_REQUIREMENT:_
Exact copy, no pictures: every line from the one that contains "[00:21:36.87 to 00:21:37.87]" through the end of the data below, and nothing else.

_DATA SHOWN:_

►

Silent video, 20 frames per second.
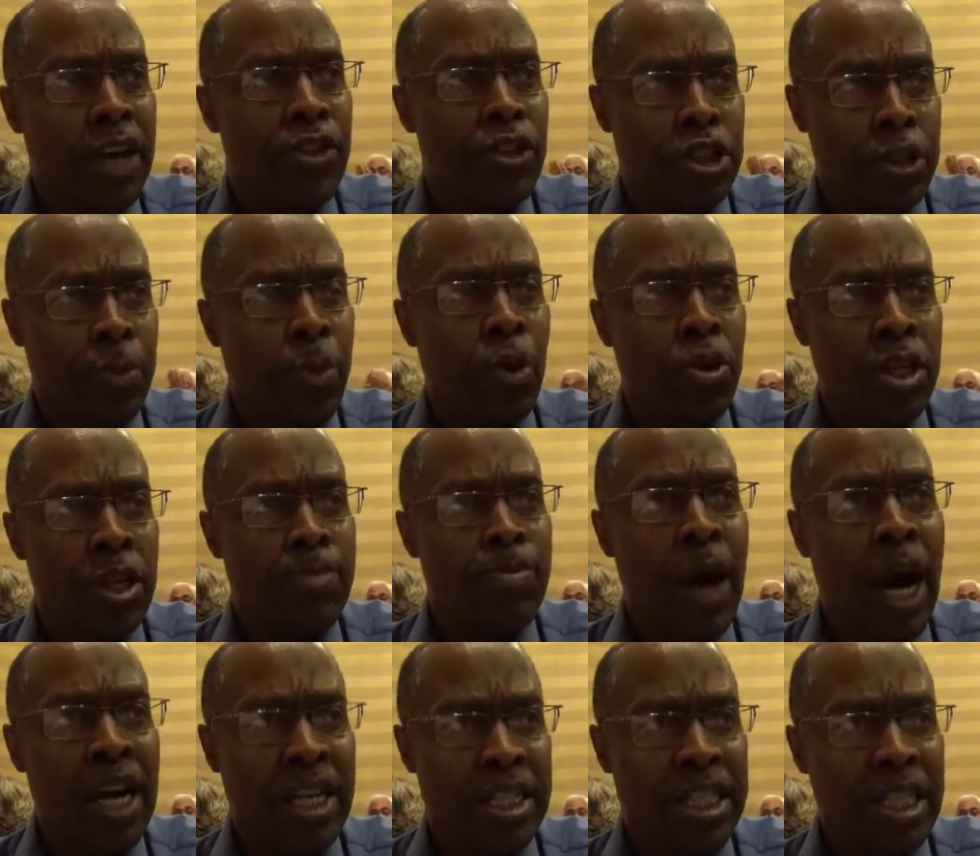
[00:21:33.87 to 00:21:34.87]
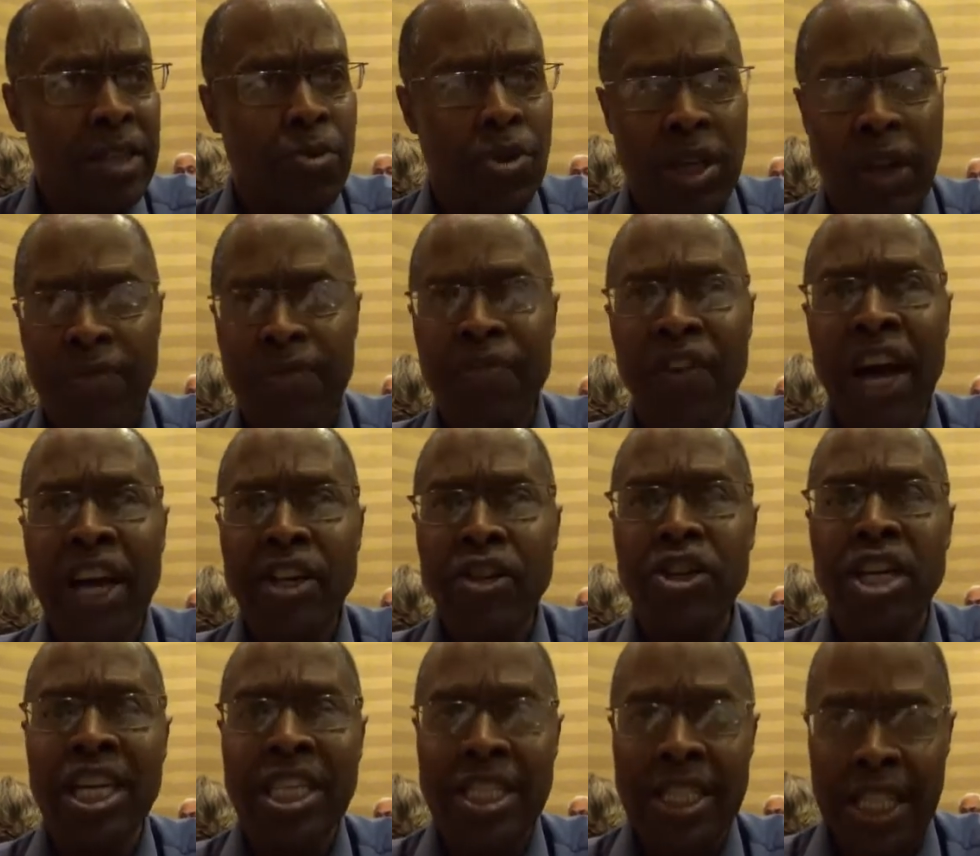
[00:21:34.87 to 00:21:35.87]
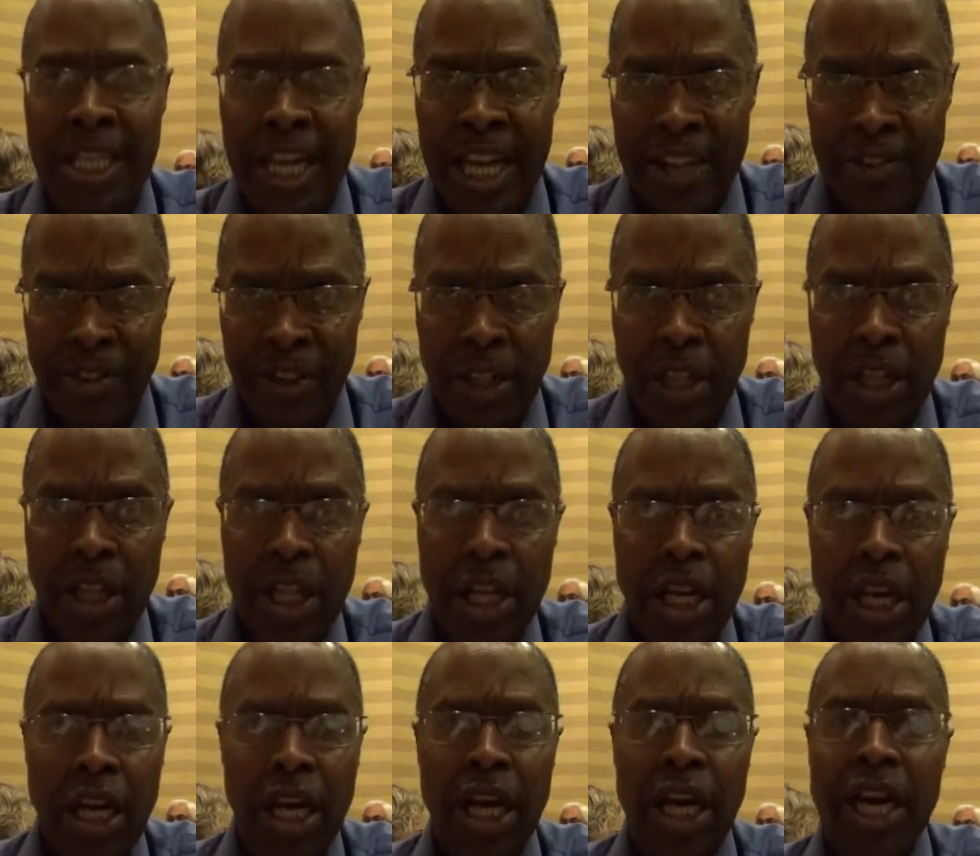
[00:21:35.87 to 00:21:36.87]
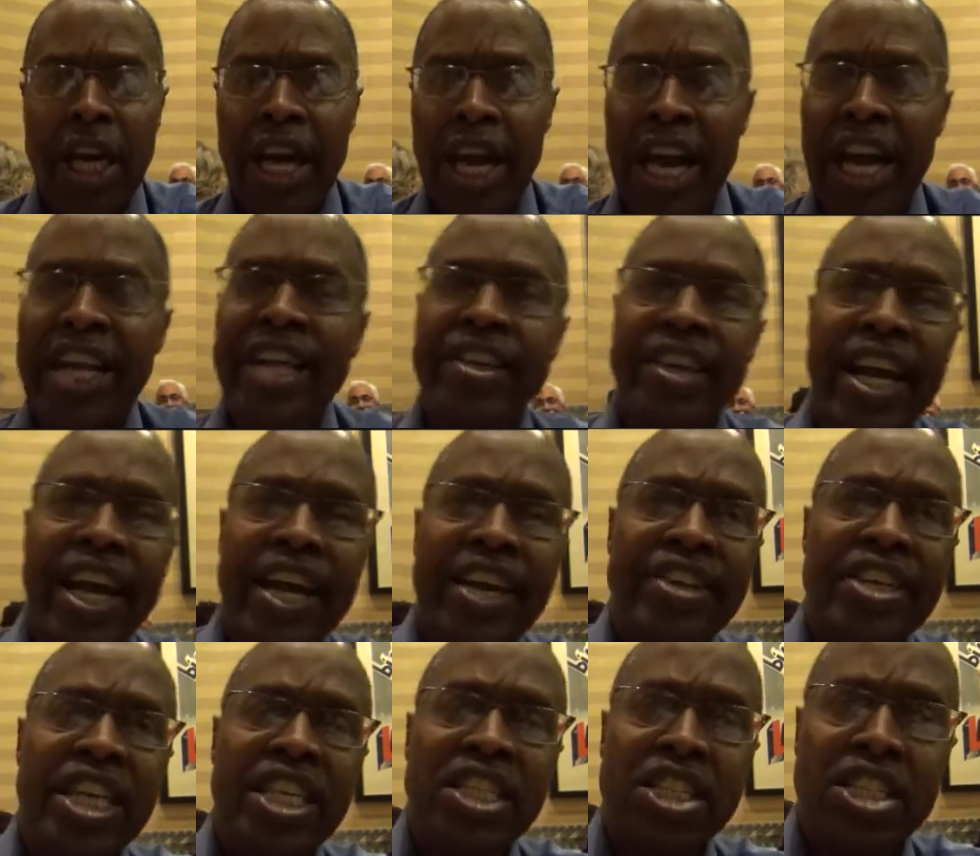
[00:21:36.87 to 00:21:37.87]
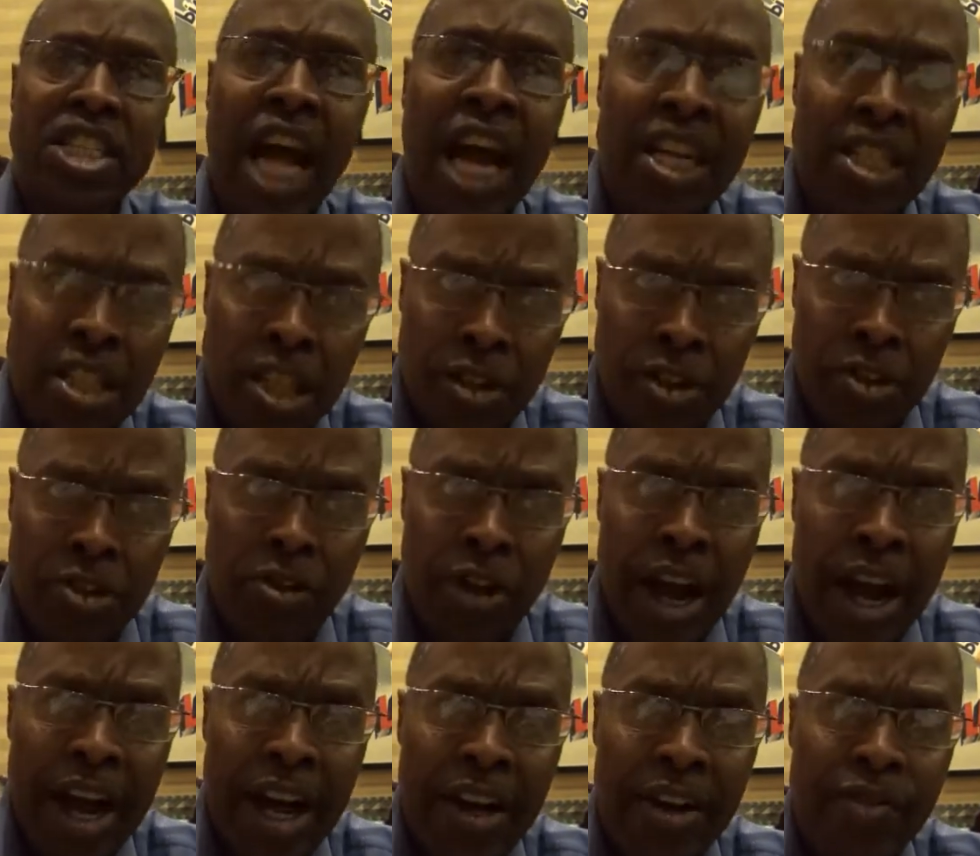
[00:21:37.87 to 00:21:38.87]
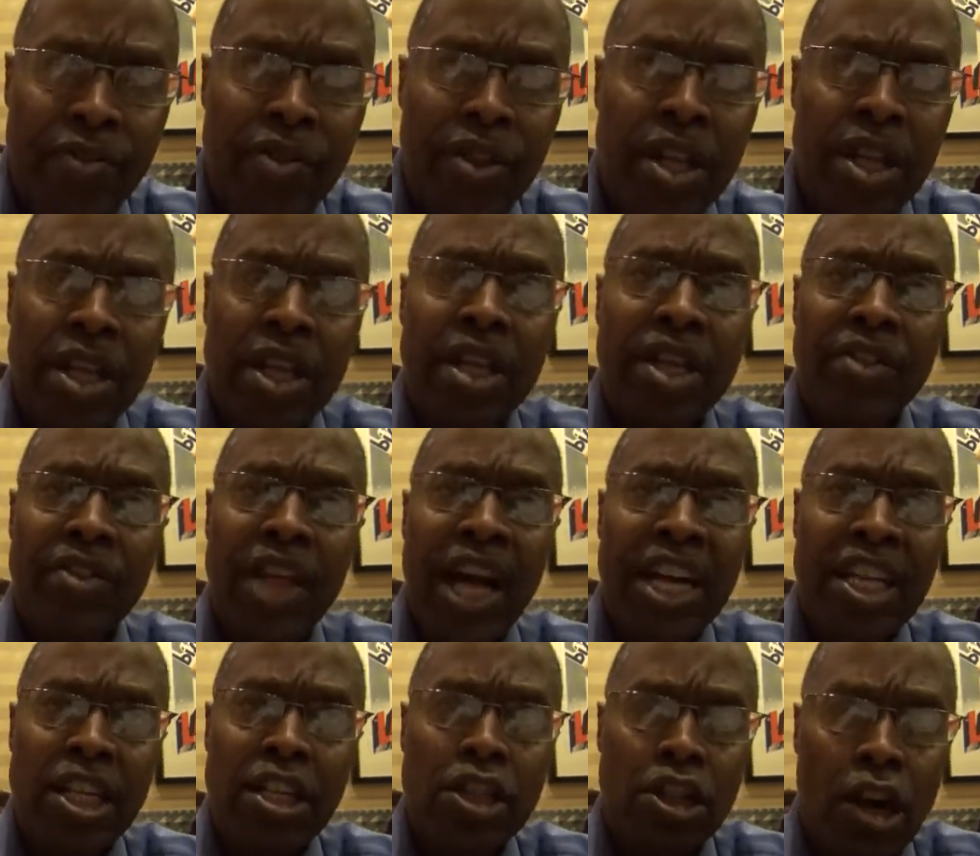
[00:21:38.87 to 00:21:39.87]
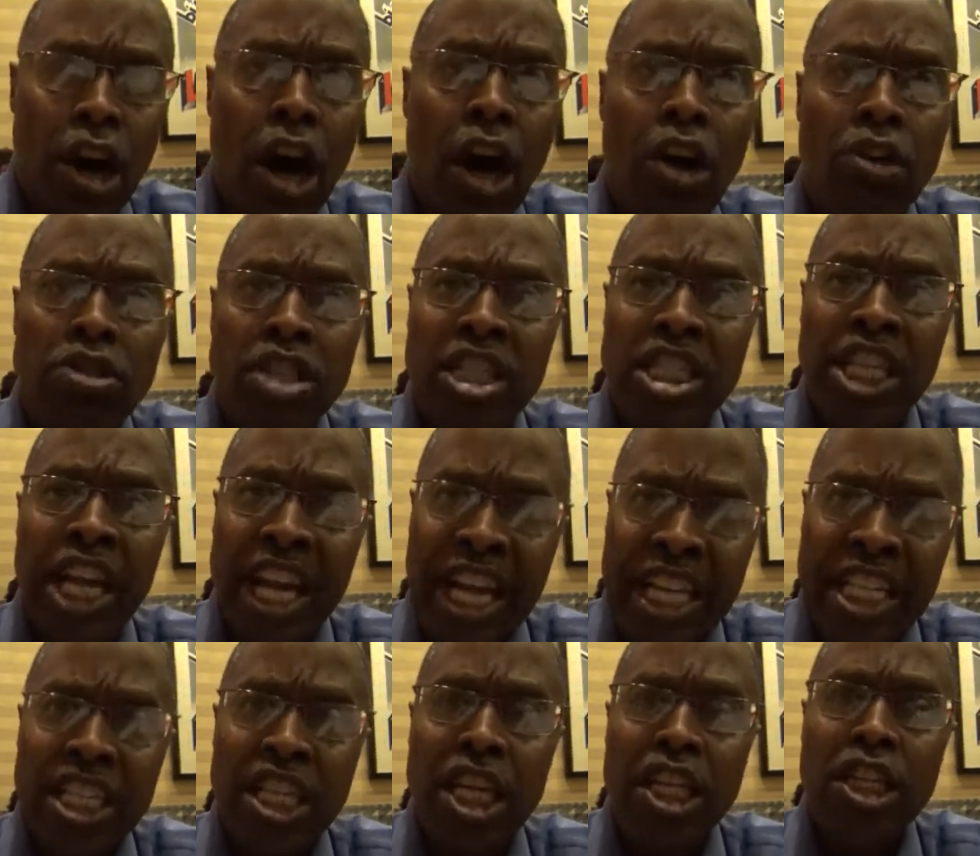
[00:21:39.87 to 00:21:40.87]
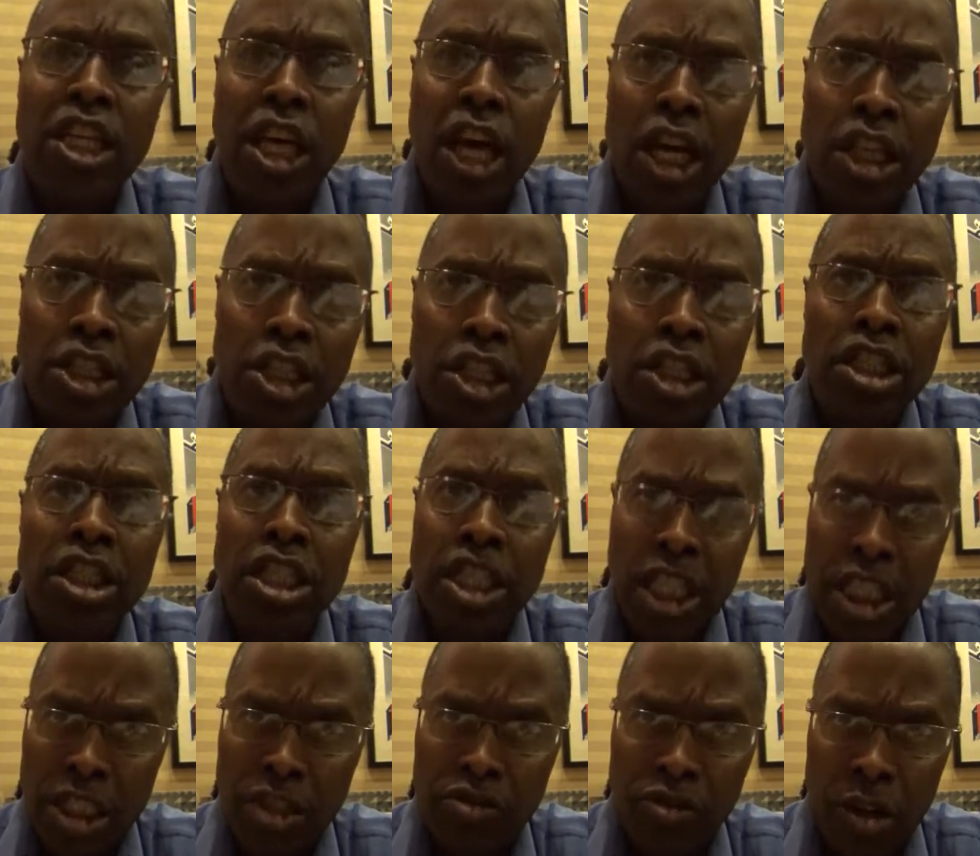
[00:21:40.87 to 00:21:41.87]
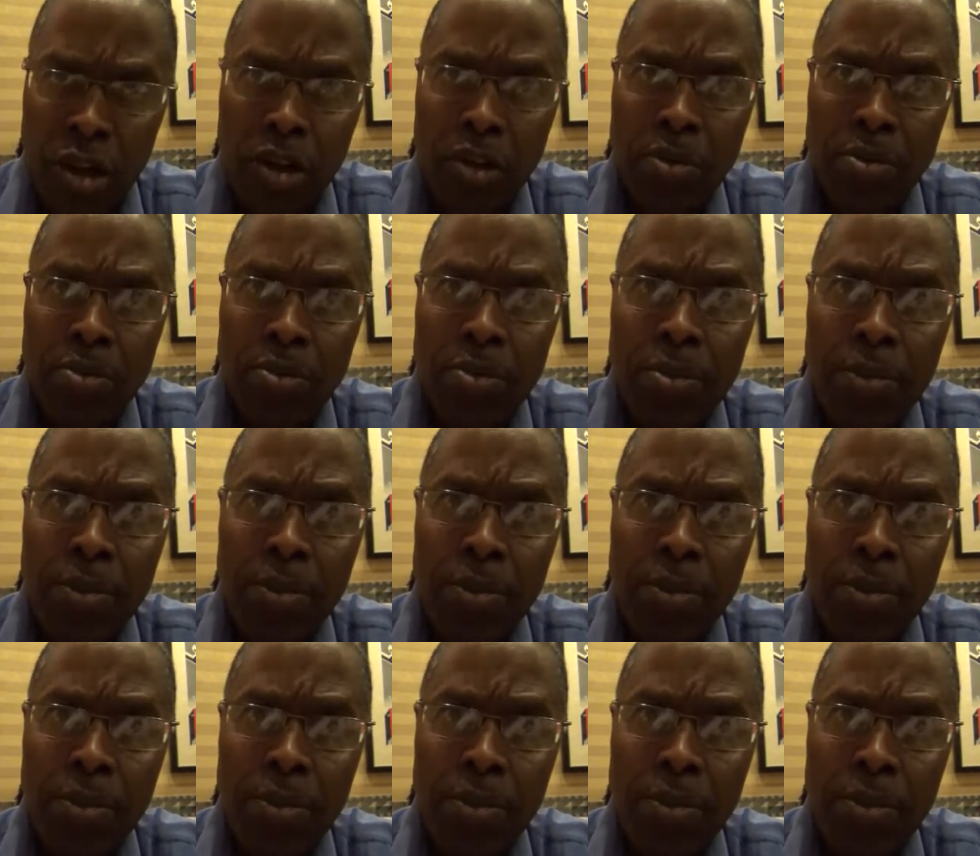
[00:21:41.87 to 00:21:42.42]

in the sport of boxing, when a fighter gets hit and gets knocked to the ground, that is called second concussion syndrome.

◄

_ANSWER SECTION:_
[00:21:36.87 to 00:21:37.87]
[00:21:37.87 to 00:21:38.87]
[00:21:38.87 to 00:21:39.87]
[00:21:39.87 to 00:21:40.87]
[00:21:40.87 to 00:21:41.87]
[00:21:41.87 to 00:21:42.42]

in the sport of boxing, when a fighter gets hit and gets knocked to the ground, that is called second concussion syndrome.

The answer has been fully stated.